Stored items
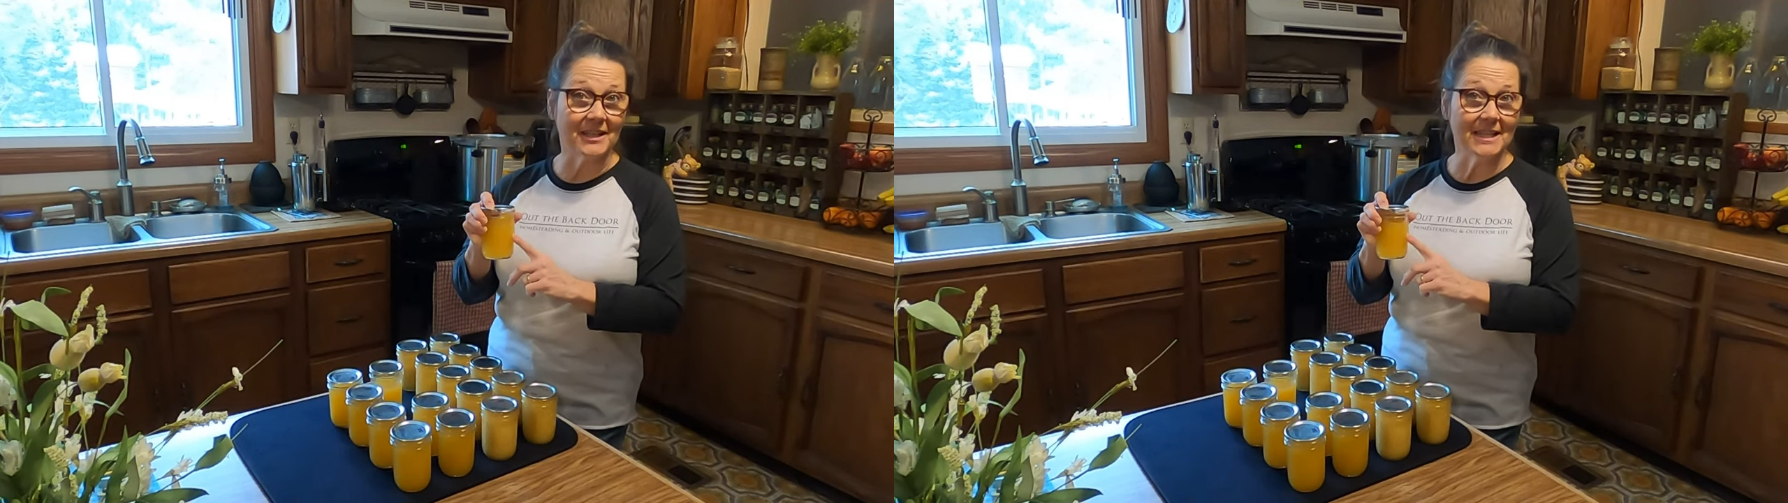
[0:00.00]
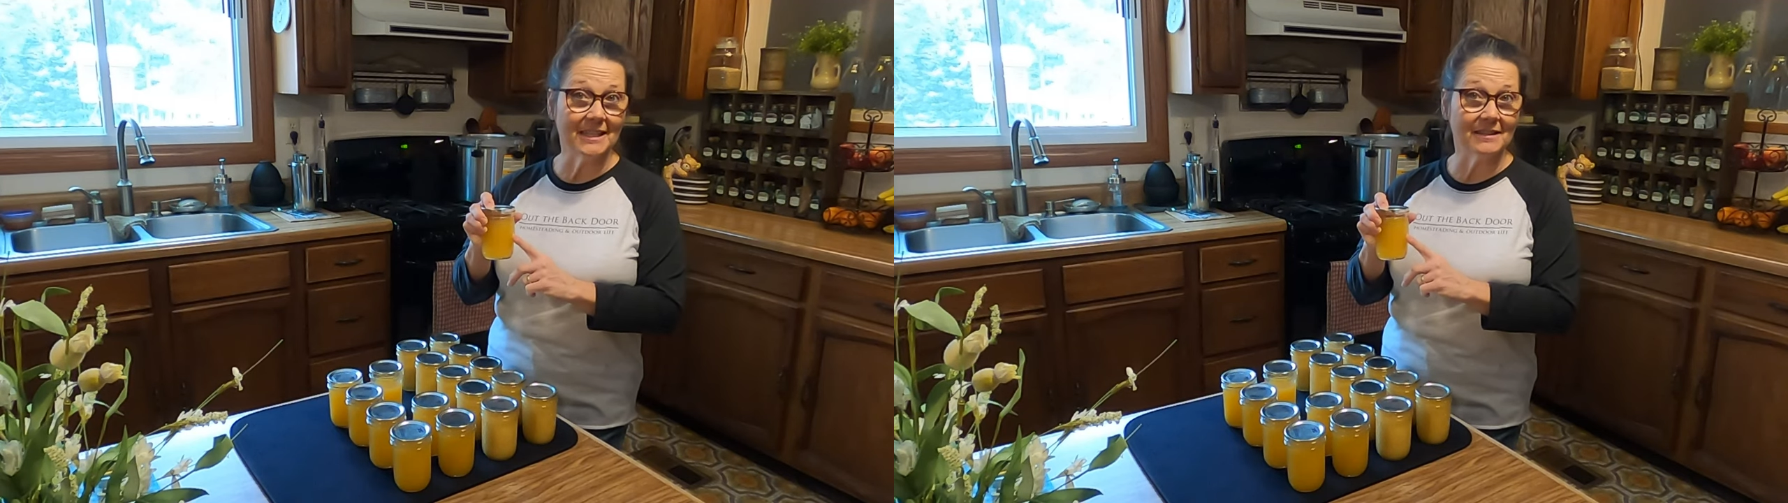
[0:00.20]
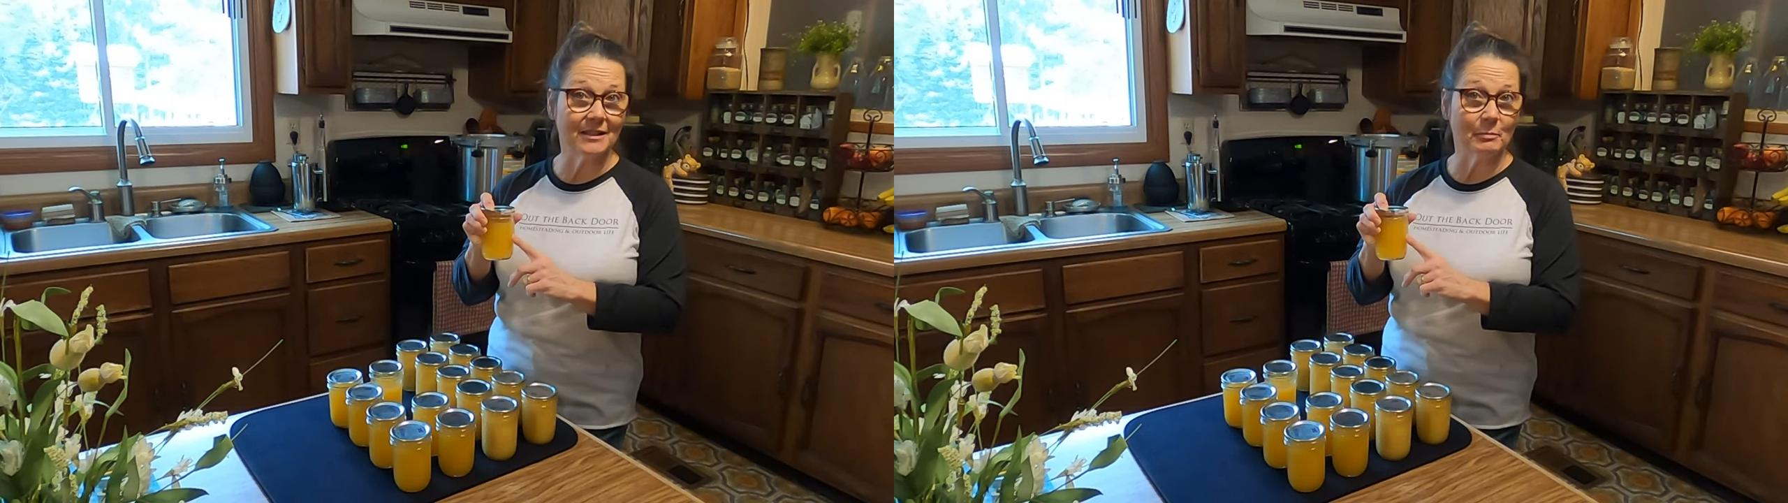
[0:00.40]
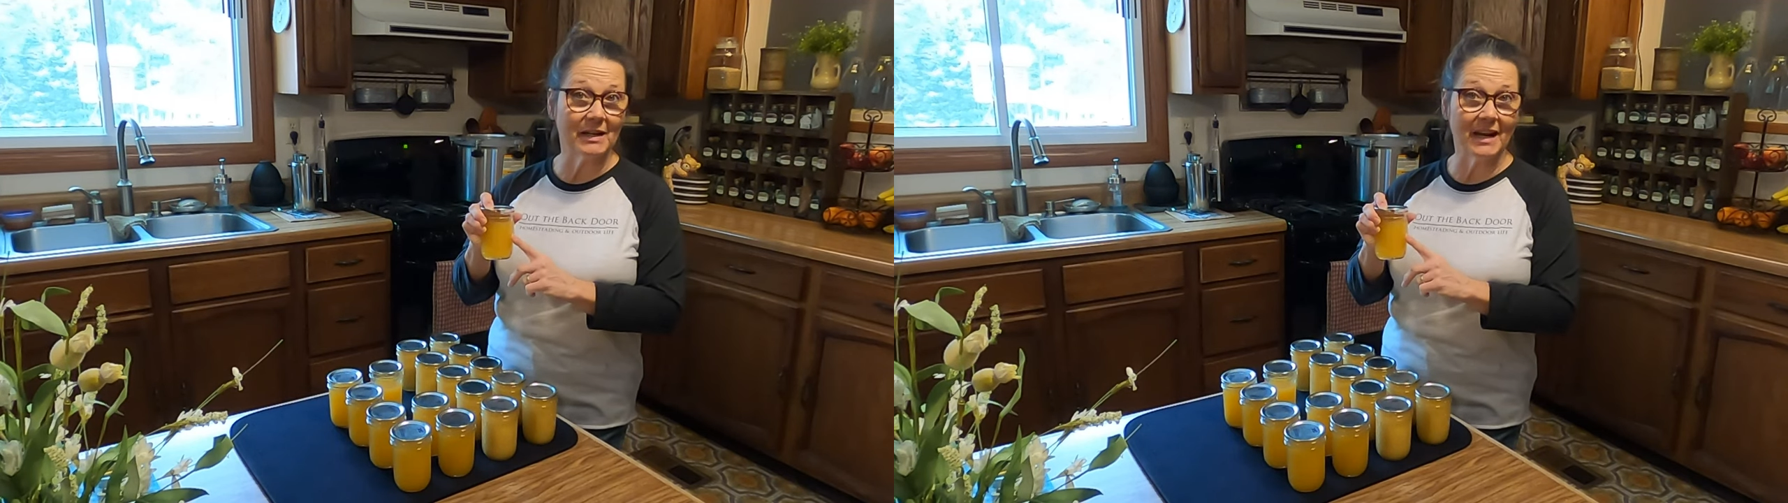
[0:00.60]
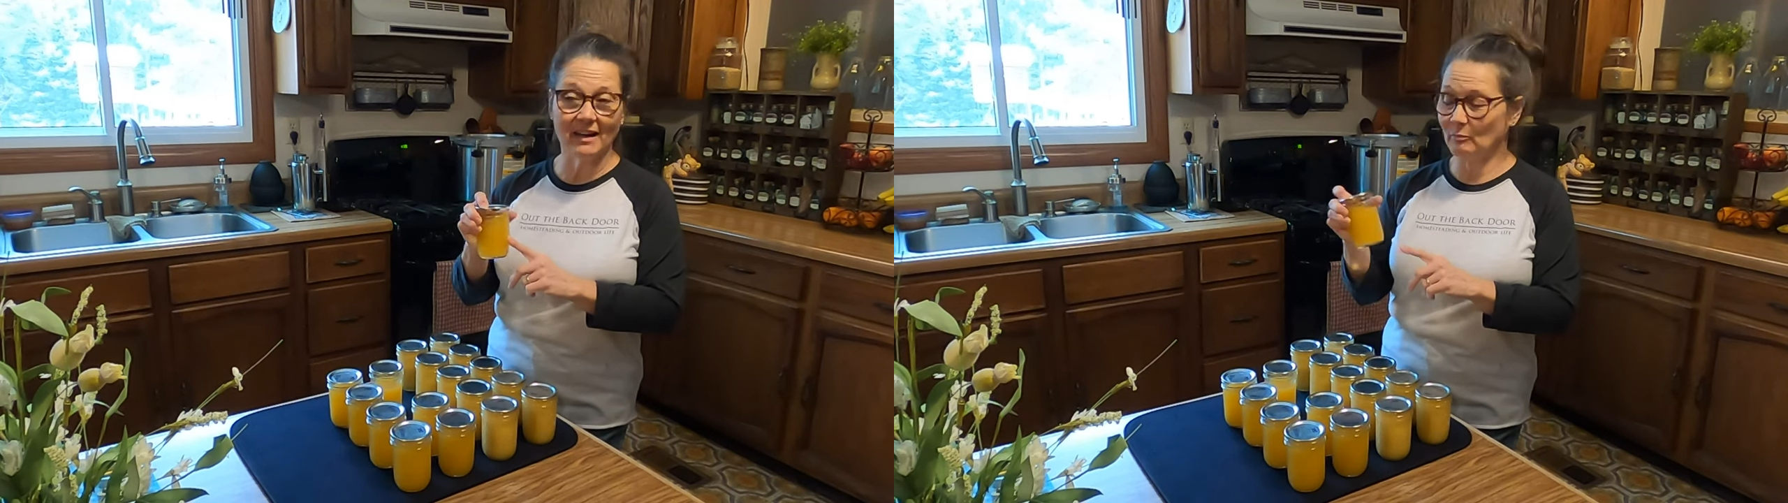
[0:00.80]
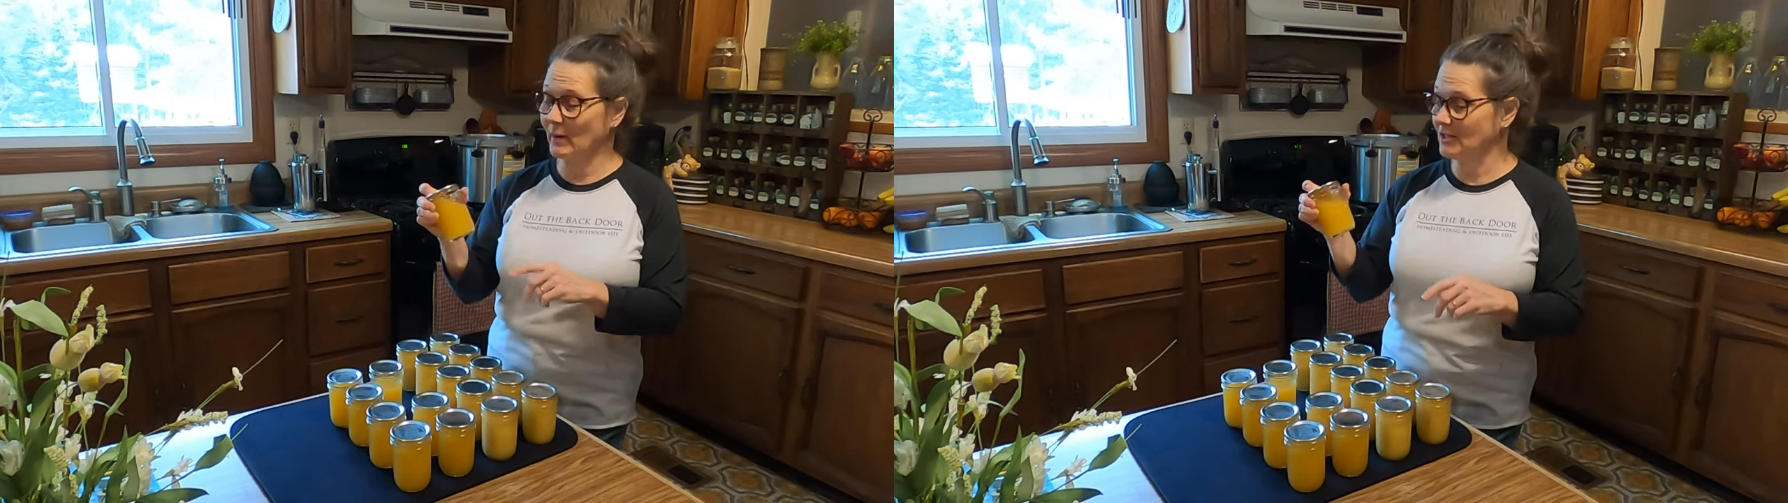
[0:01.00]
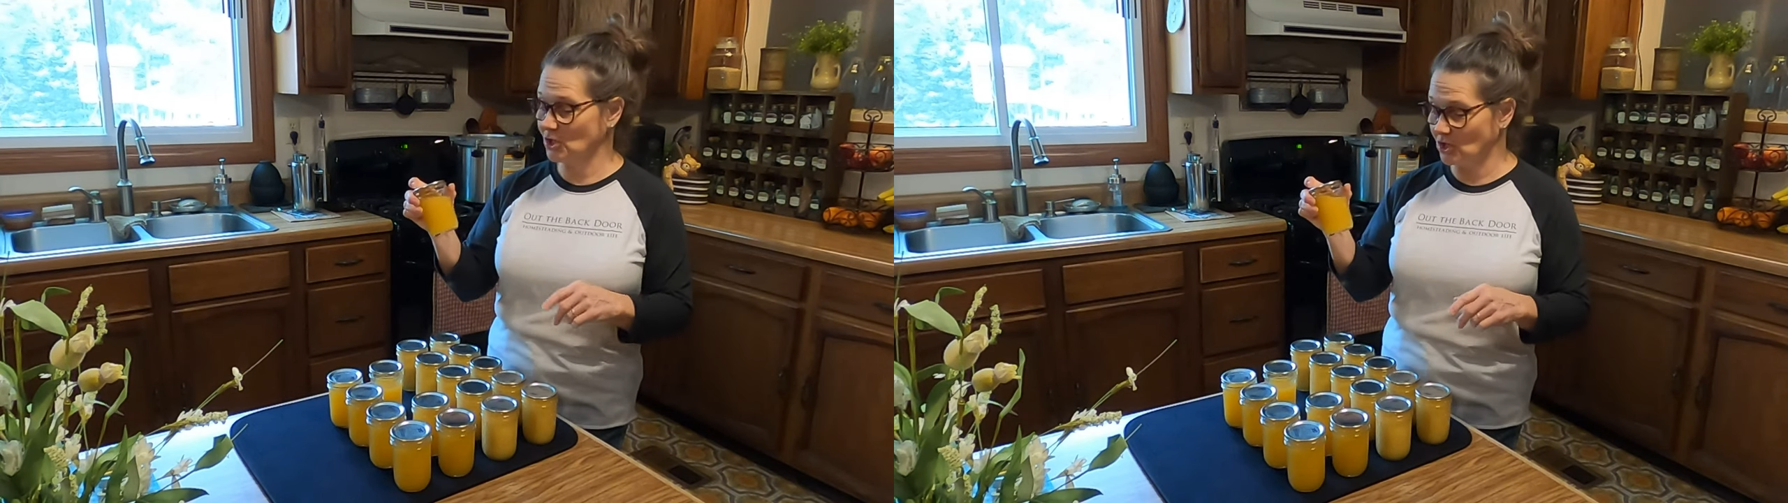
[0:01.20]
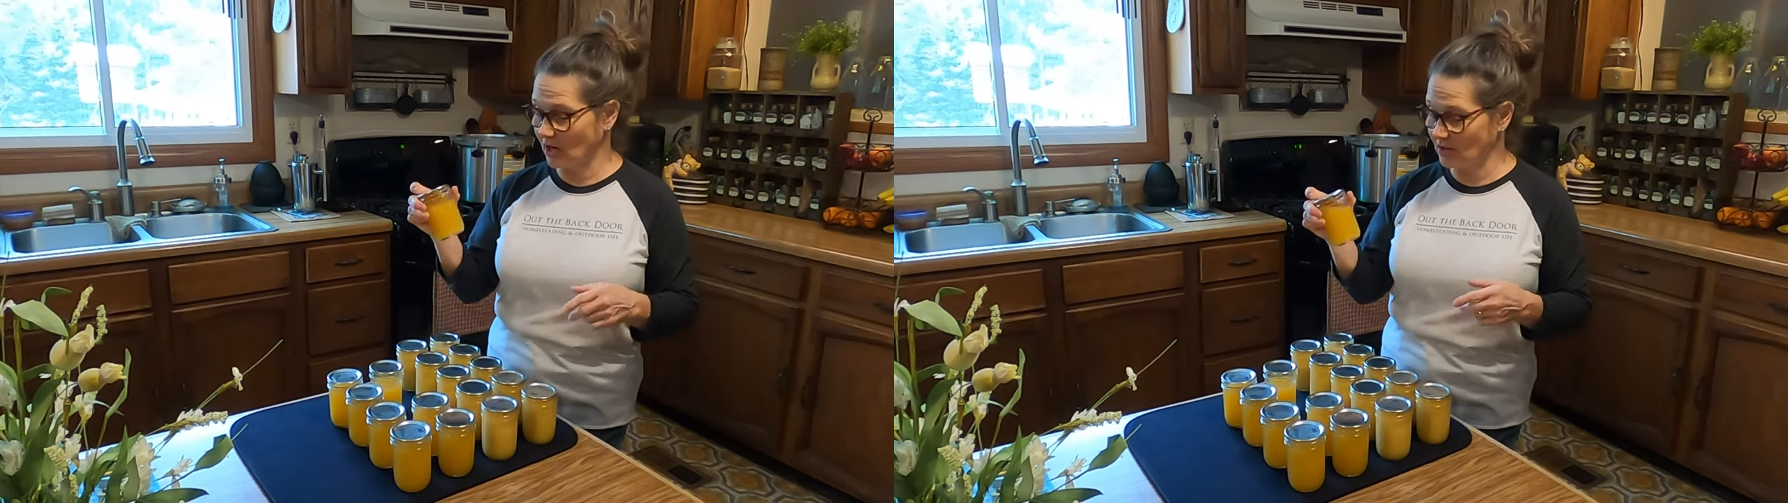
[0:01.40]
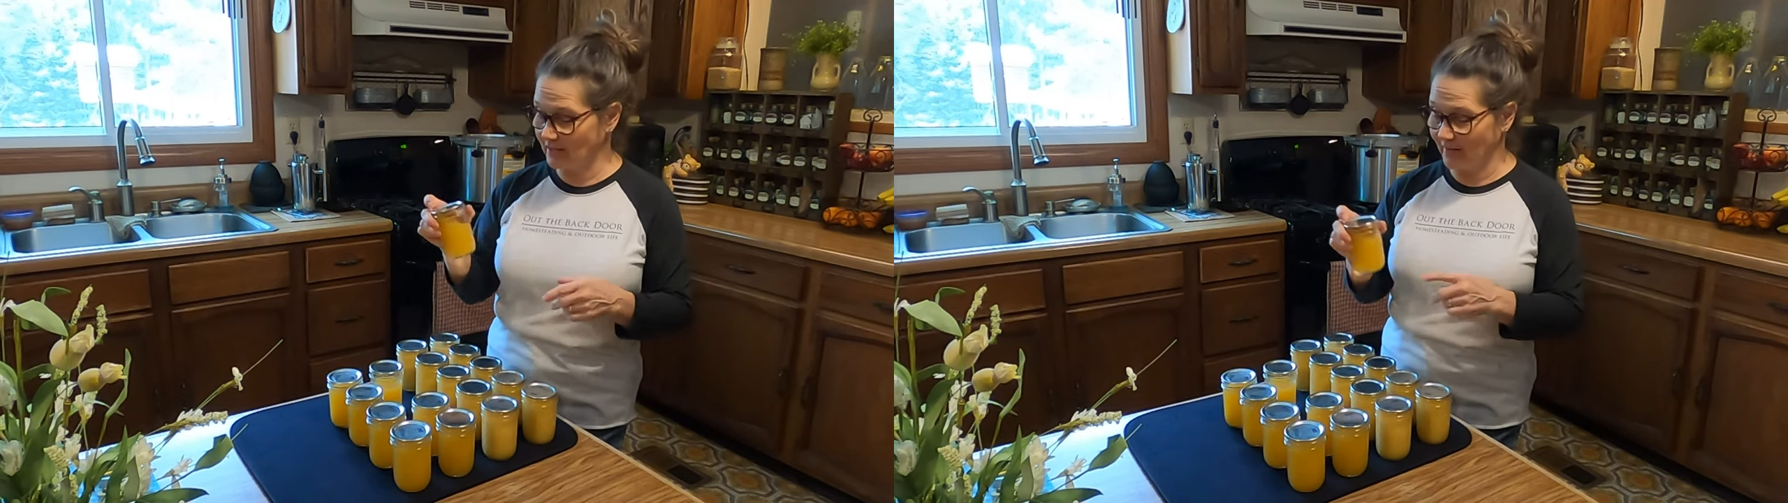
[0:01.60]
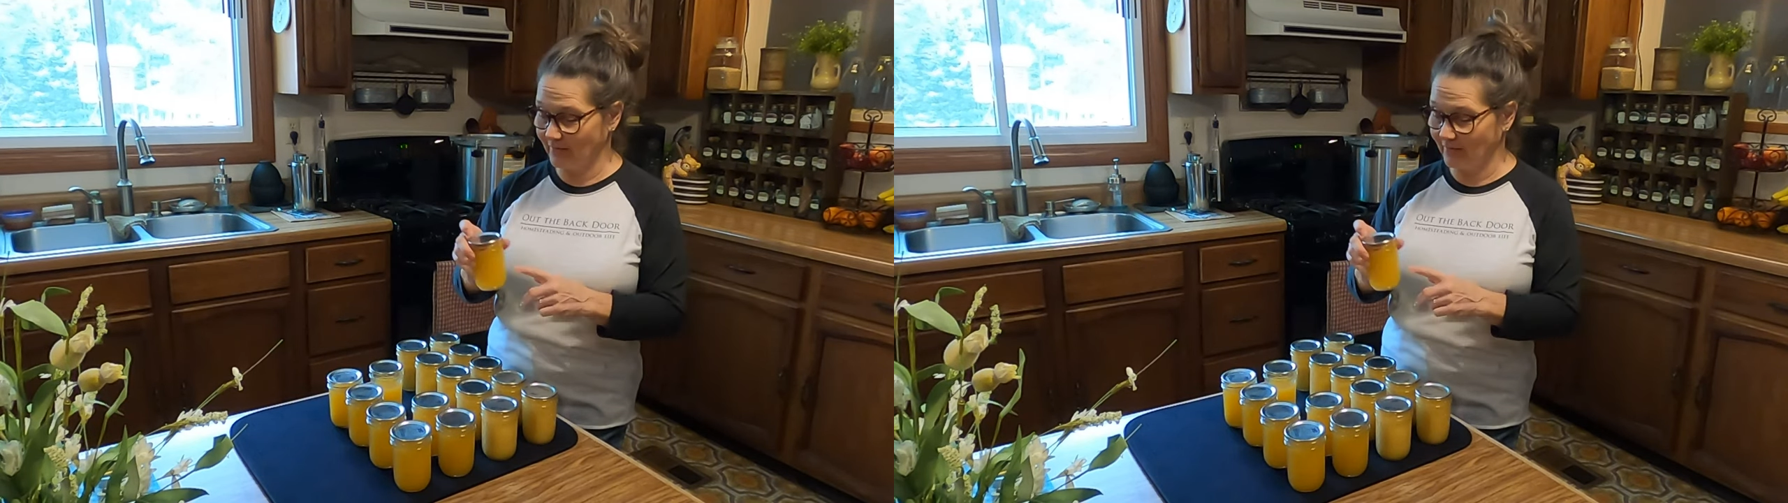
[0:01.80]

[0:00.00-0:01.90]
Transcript: canned up in half pint jars.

:: PROBLEM STATEMENT ::
Copy out the data above exactly, except the pictures.

:: TASK RESPONSE ::
[0:00.00]
[0:00.20]
[0:00.40]
[0:00.60]
[0:00.80]
[0:01.00]
[0:01.20]
[0:01.40]
[0:01.60]
[0:01.80]

[0:00.00-0:01.90]
Transcript: canned up in half pint jars.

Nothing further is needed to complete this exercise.